The NIN-LIKE PROTEIN 7 transcription factor modulates auxin pathways to regulate root cap development in Arabidopsis

The root cap is a small tissue located at the tip of the root with critical functions for root growth. Present in nearly all vascular plants, the root cap protects the root meristem, influences soil penetration, and perceives and transmits environmental signals that are critical for root branching patterns. To perform these functions, the root cap must remain relatively stable in size and must integrate endogenous developmental pathways with environmental signals, yet the mechanism is not clear. We previously showed that low pH conditions altered root cap development, and these changes are mediated by the NIN LIKE PROTEIN 7 (NLP7) transcription factor, a master regulator of nitrate signaling. Here we show that in Arabidopsis NLP7 integrates nitrate signaling with auxin pathways to regulate root cap development. We found that low nitrate conditions promote aberrant release of root cap cells. Nitrate deficiency impacts auxin pathways in the last layer of the root cap, and this is mediated in part by NLP7. Mutations in NLP7 abolish the auxin minimum in the last layer of the root cap and alter root cap expression of the auxin carriers PIN-LIKES 3 (PILS3) and PIN-FORMED 7 (PIN7) as well as transcription factors that regulate PIN expression. Together, our data reveal NLP7 as a link between endogenous auxin pathways and nitrate signaling in the root cap. The nitrate master regulator NLP7, a nitrate sensor, links nitrate signaling with root cap development by modulating auxin pathways and expression of critical transcription factors.

Automated summary

The root cap plays critical roles in root growth, protecting the root meristem and influencing soil penetration, as well as perceiving and transmitting environmental signals for root branching patterns. However, the mechanism by which the root cap integrates endogenous developmental pathways with environmental signals remains unclear.
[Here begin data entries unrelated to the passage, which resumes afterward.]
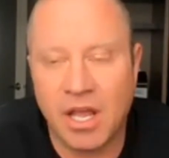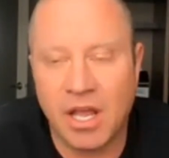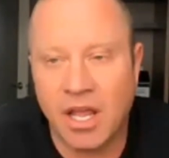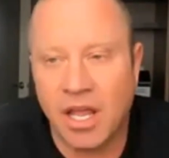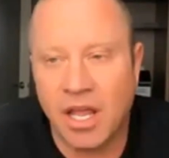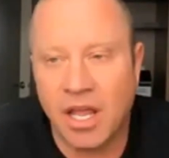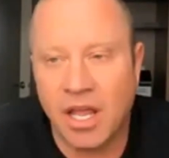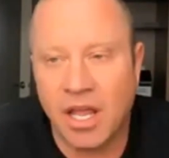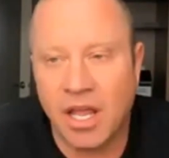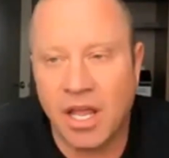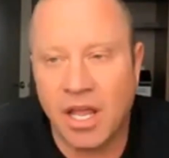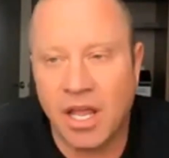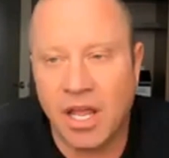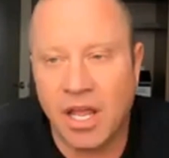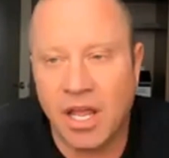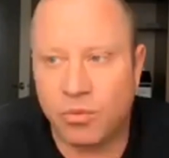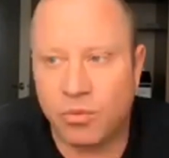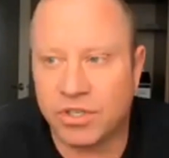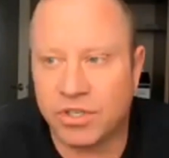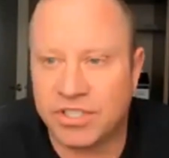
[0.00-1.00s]
And
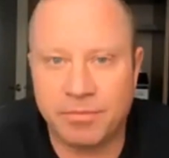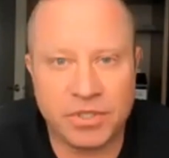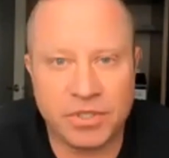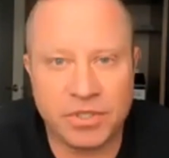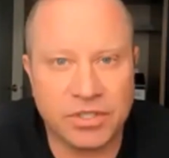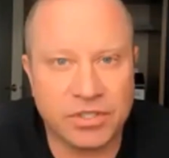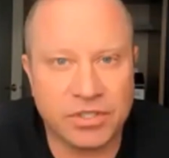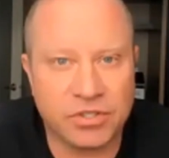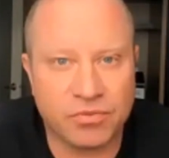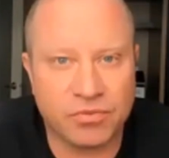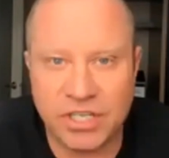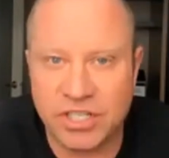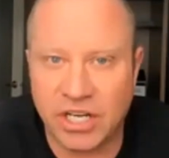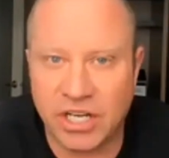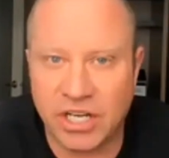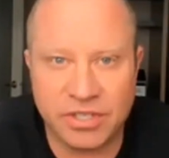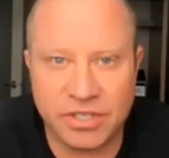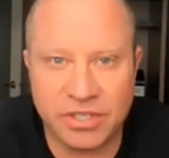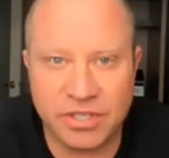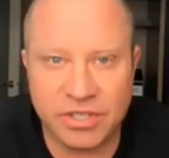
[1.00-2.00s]
we're simply just reaching
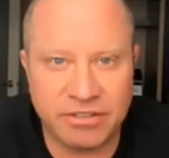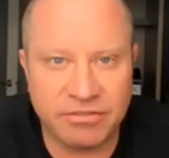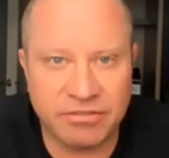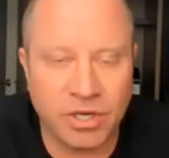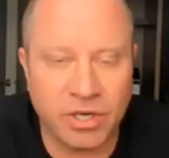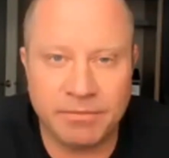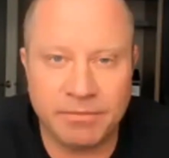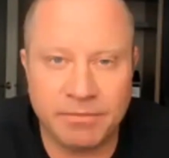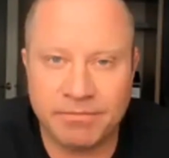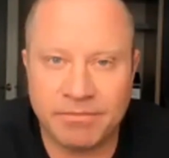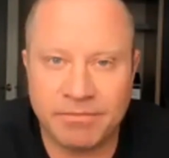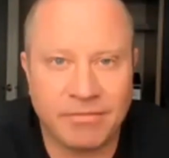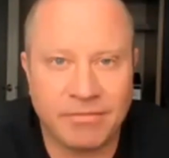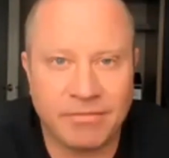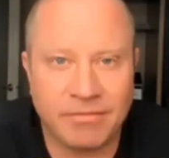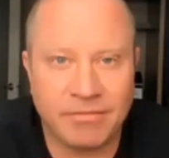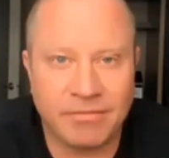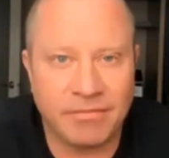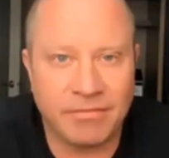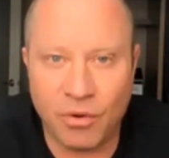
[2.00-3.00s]
out mm-hmm. to everyone.
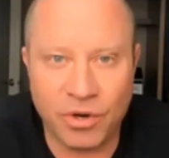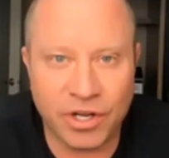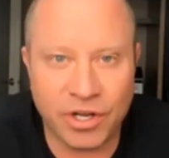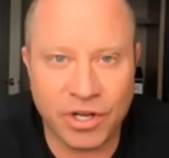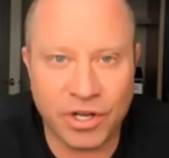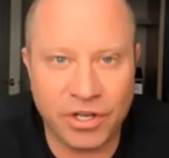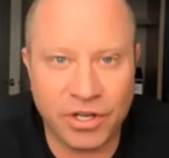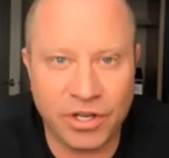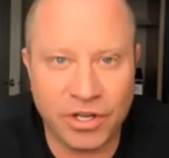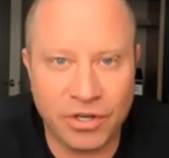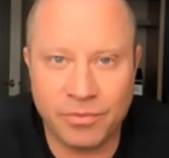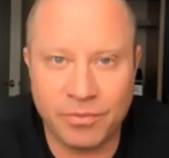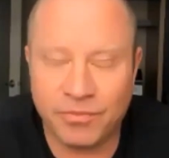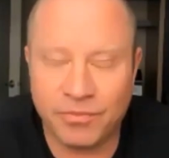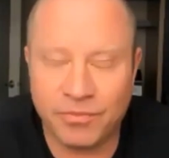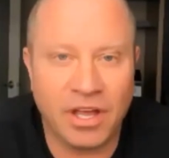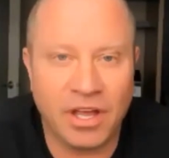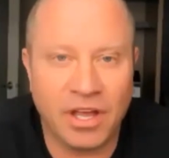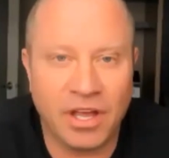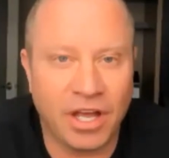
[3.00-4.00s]
How are you?
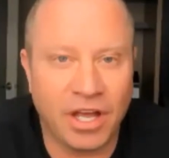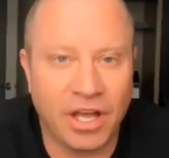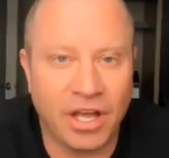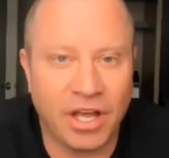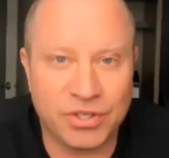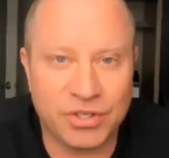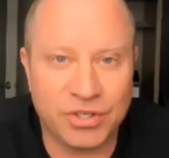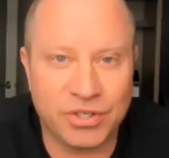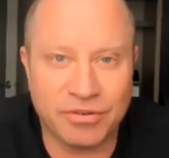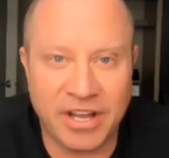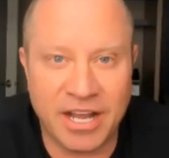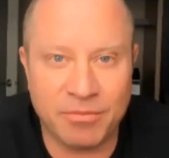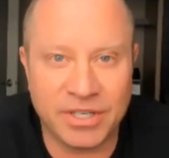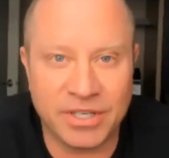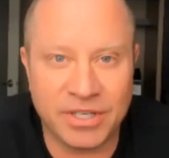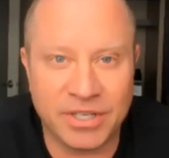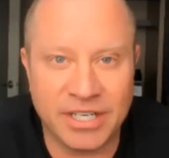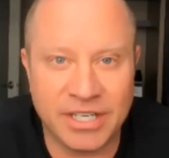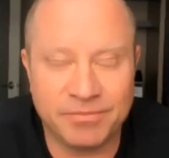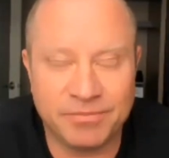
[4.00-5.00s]
How's your
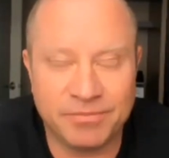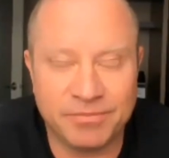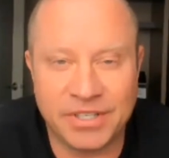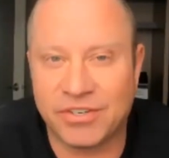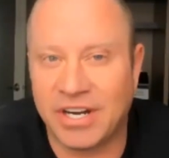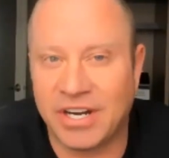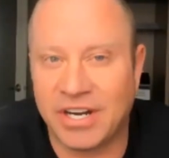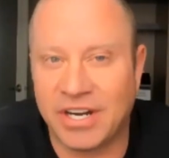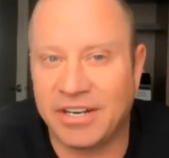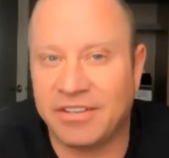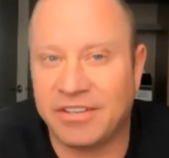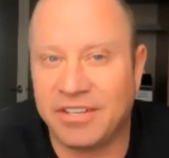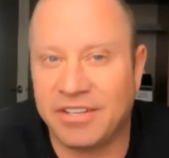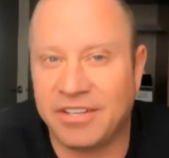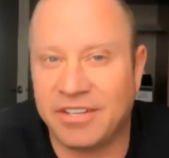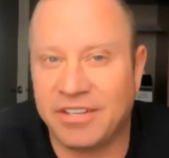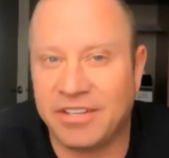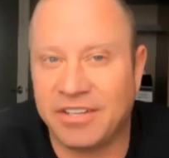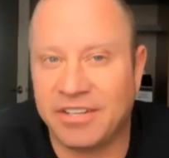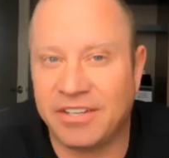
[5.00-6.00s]
family? Is there anything
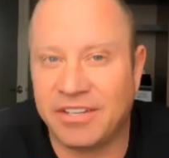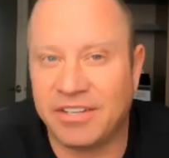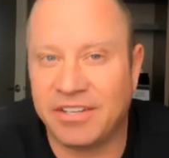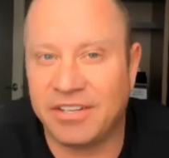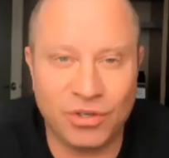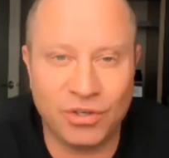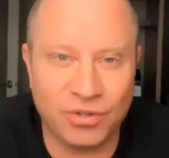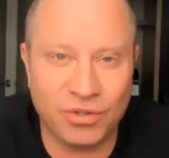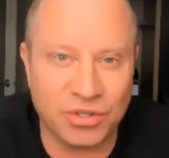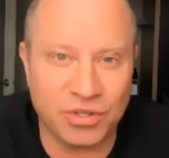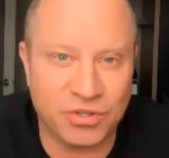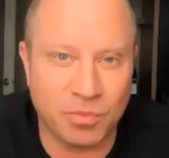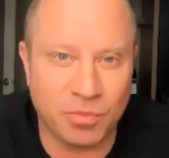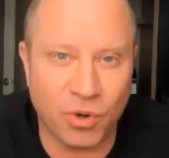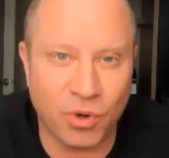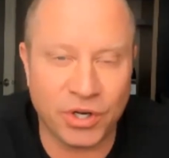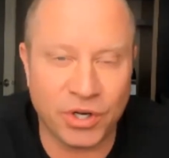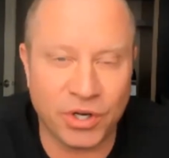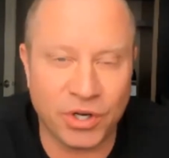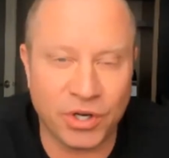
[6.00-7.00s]
we can do to
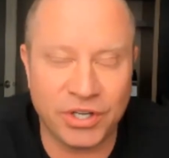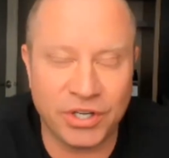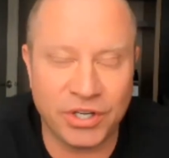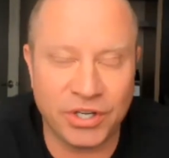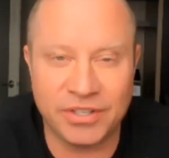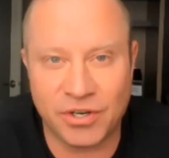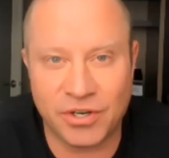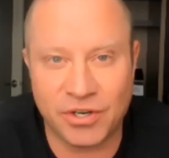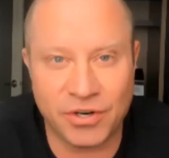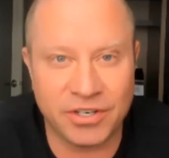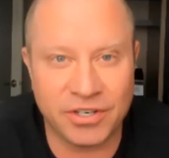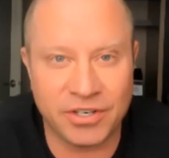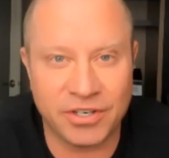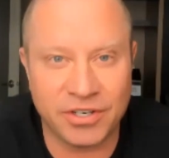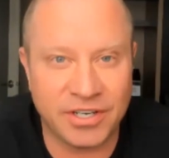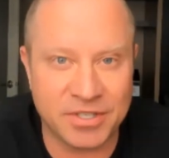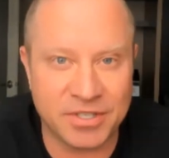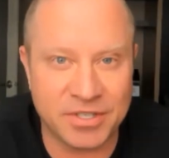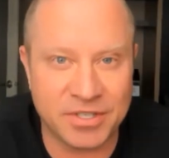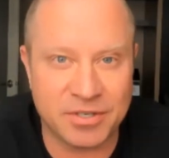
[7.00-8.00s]
support you in this current
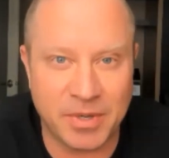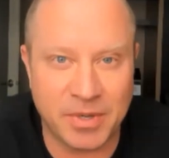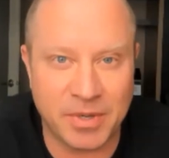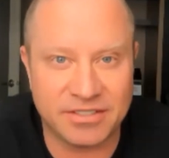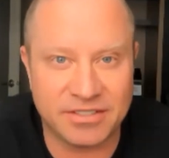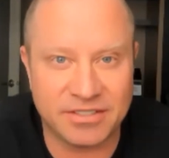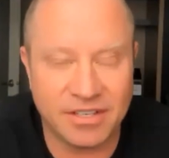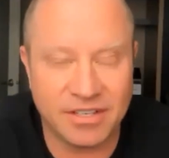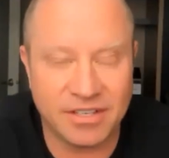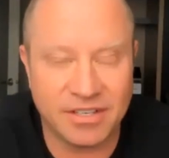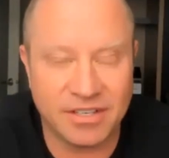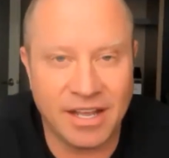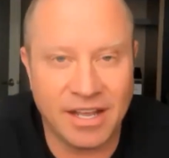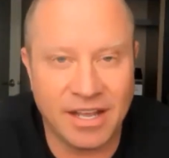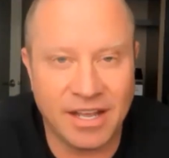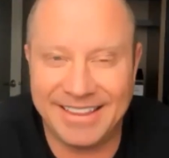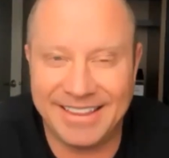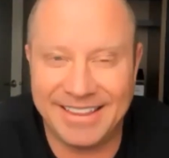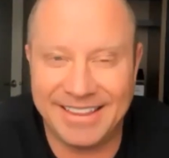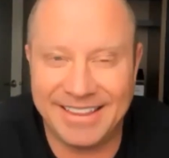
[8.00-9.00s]
time and space?
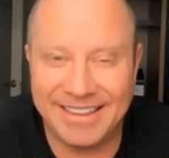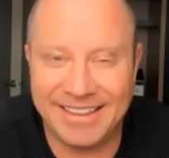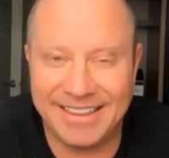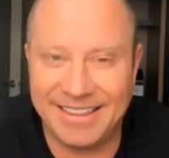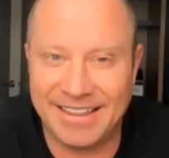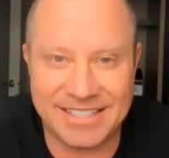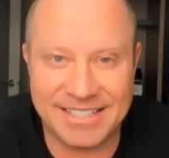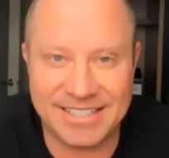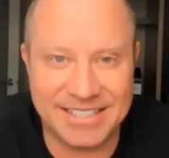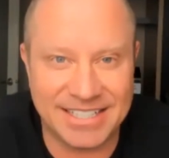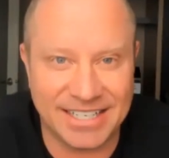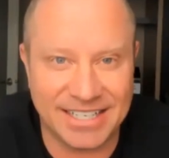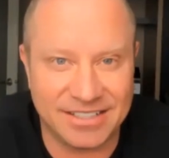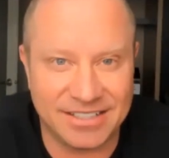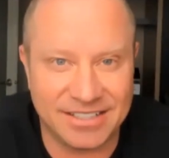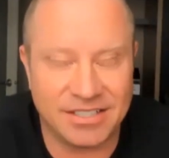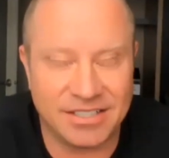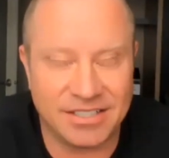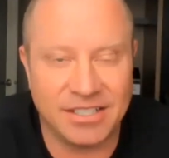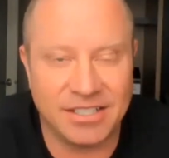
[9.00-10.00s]
That's it.
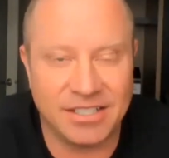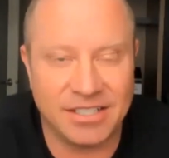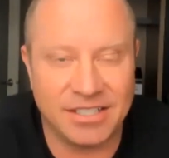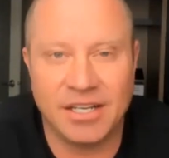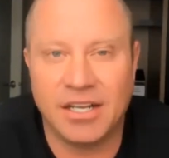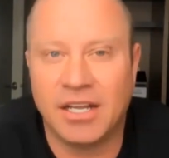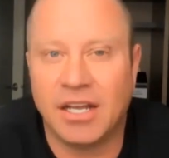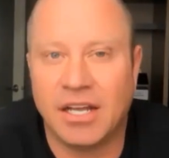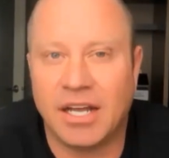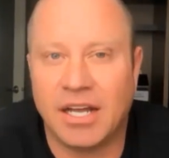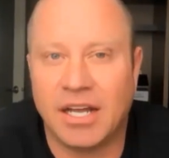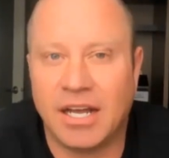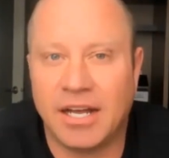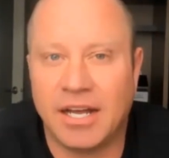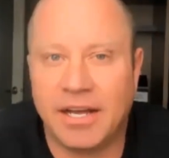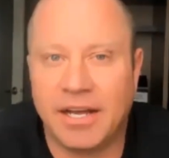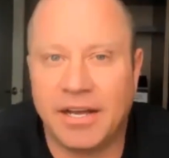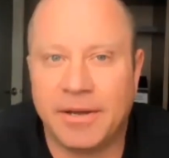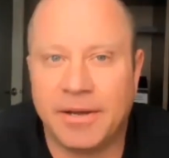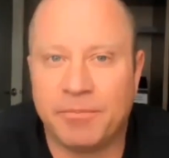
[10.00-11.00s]

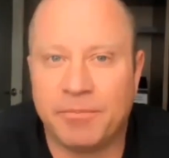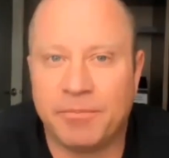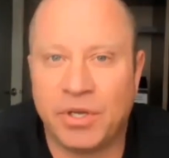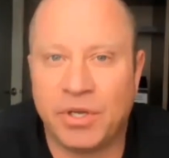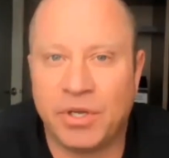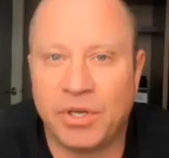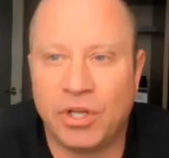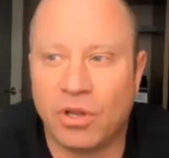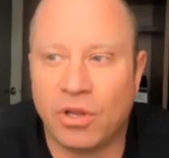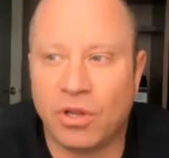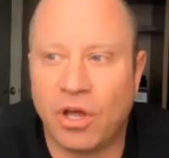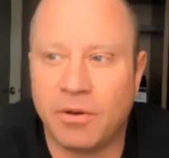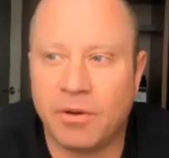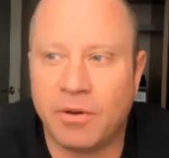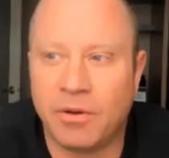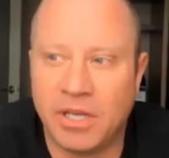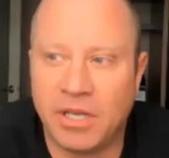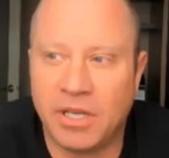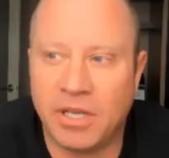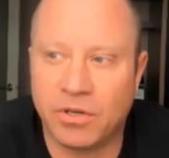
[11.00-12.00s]
Um, you know, a lot of
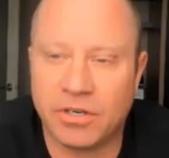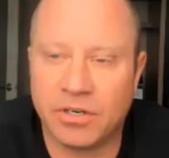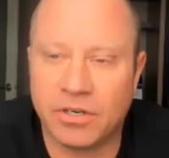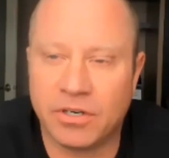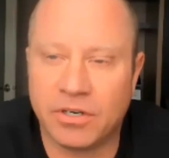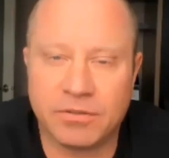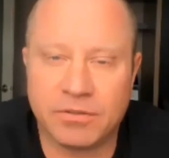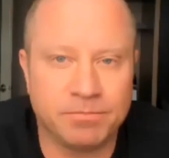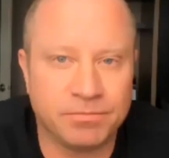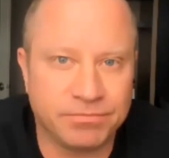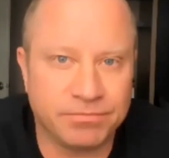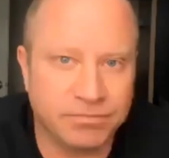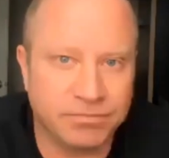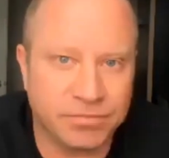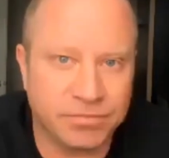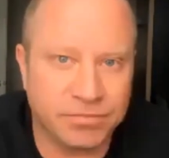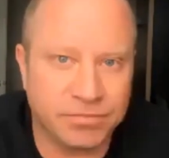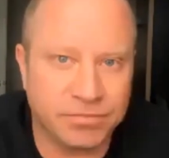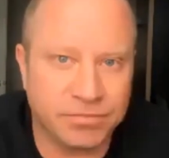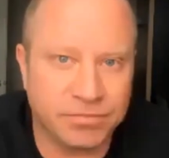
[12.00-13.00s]
people are
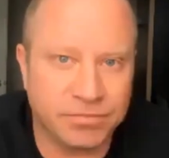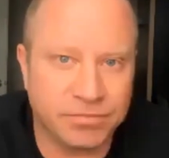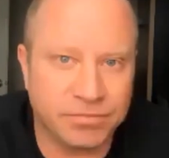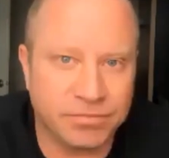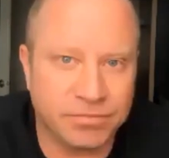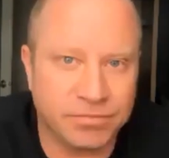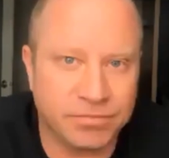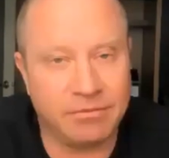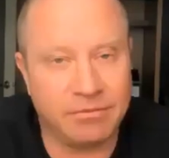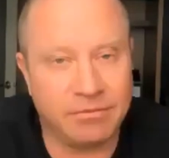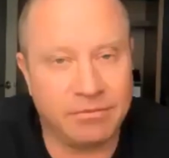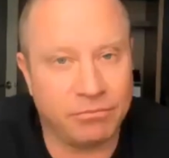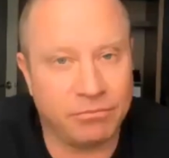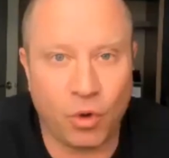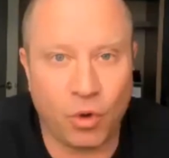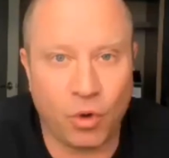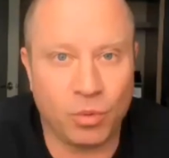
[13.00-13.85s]
sitting at home,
This study demonstrates that the transcription factor NLP7 links nitrate signaling with auxin pathways to regulate root cap development in Arabidopsis. NLP7 is involved in the release of root cap cells under low nitrate conditions and impacts auxin pathways in the last layer of the root cap. Mutations in NLP7 affect the expression of auxin carriers and transcription factors that regulate auxin transport. Overall, NLP7 acts as a key regulator in integrating nitrate signaling and endogenous auxin pathways for root cap development.